** RECORDS FOR PROCESSING **
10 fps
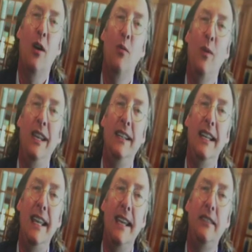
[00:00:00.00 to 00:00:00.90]
We
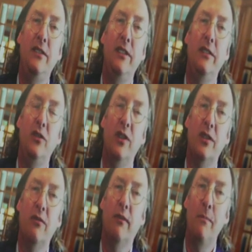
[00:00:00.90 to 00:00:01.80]
need to
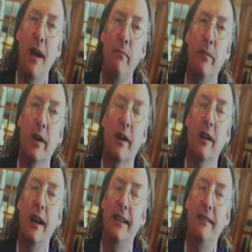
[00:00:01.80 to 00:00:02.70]
just
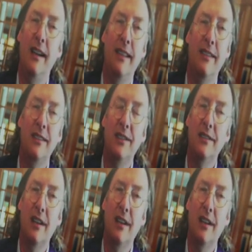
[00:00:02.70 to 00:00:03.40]
remember, and, and this is an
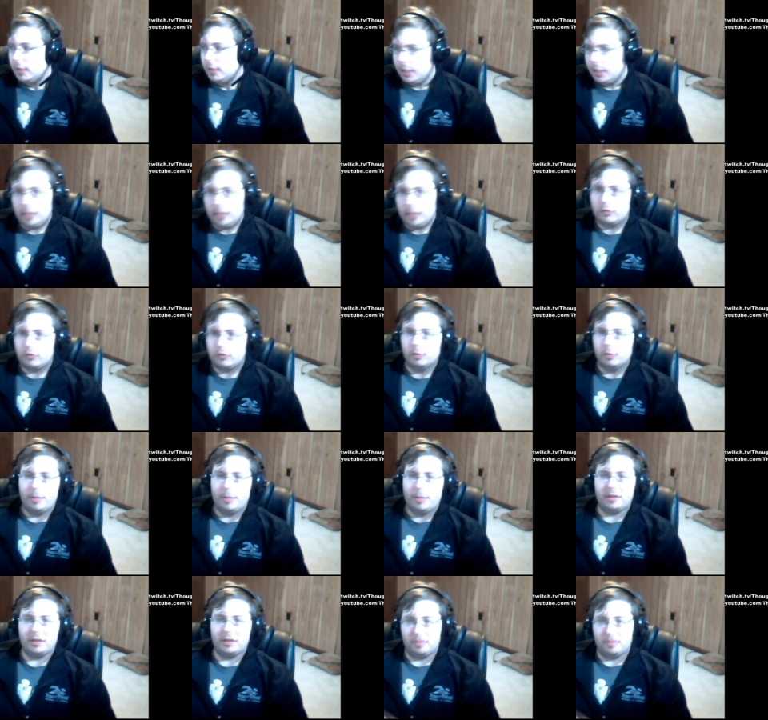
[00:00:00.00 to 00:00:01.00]
Each group
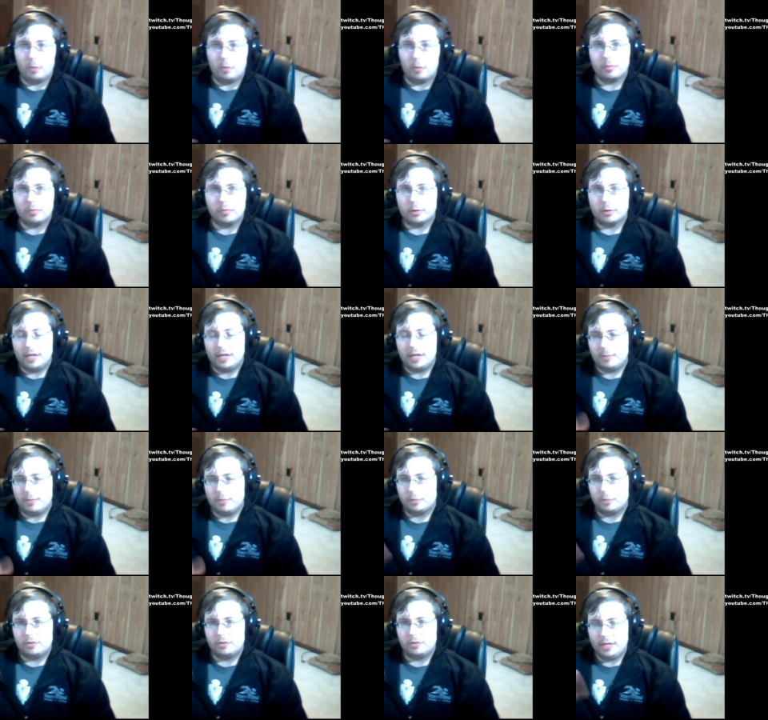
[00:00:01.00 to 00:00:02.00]
picks a
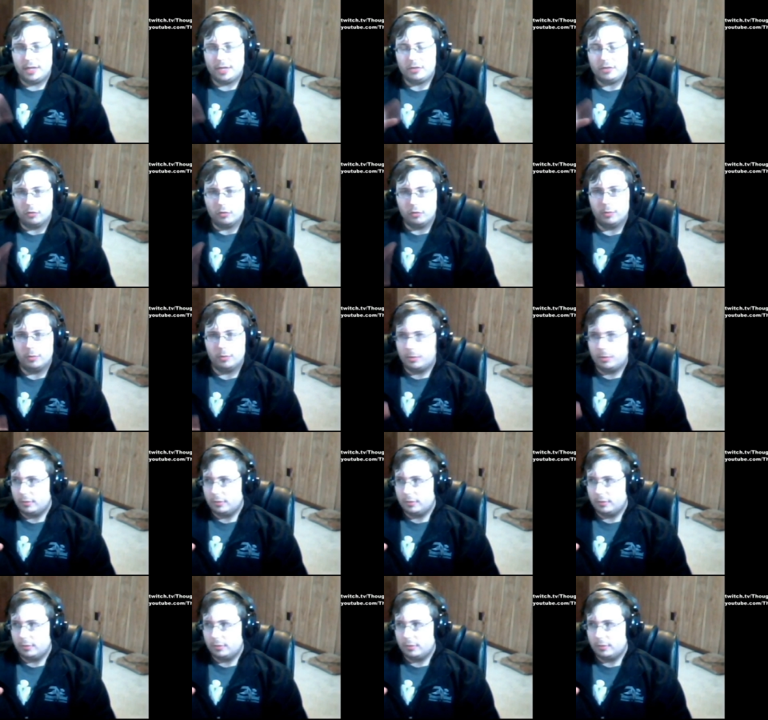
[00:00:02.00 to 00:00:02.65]
spokesperson. Each group,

** TASK ITEM **
Please transcribe, with no additions, the lines starting at the one that contains "[00:00:01.80 to 00:00:02.70]" and running through the last line of the entries, inclusive. Leave the pictures out.

** ANSWER SECTION **
[00:00:01.80 to 00:00:02.70]
just
[00:00:02.70 to 00:00:03.40]
remember, and, and this is an
[00:00:00.00 to 00:00:01.00]
Each group
[00:00:01.00 to 00:00:02.00]
picks a
[00:00:02.00 to 00:00:02.65]
spokesperson. Each group,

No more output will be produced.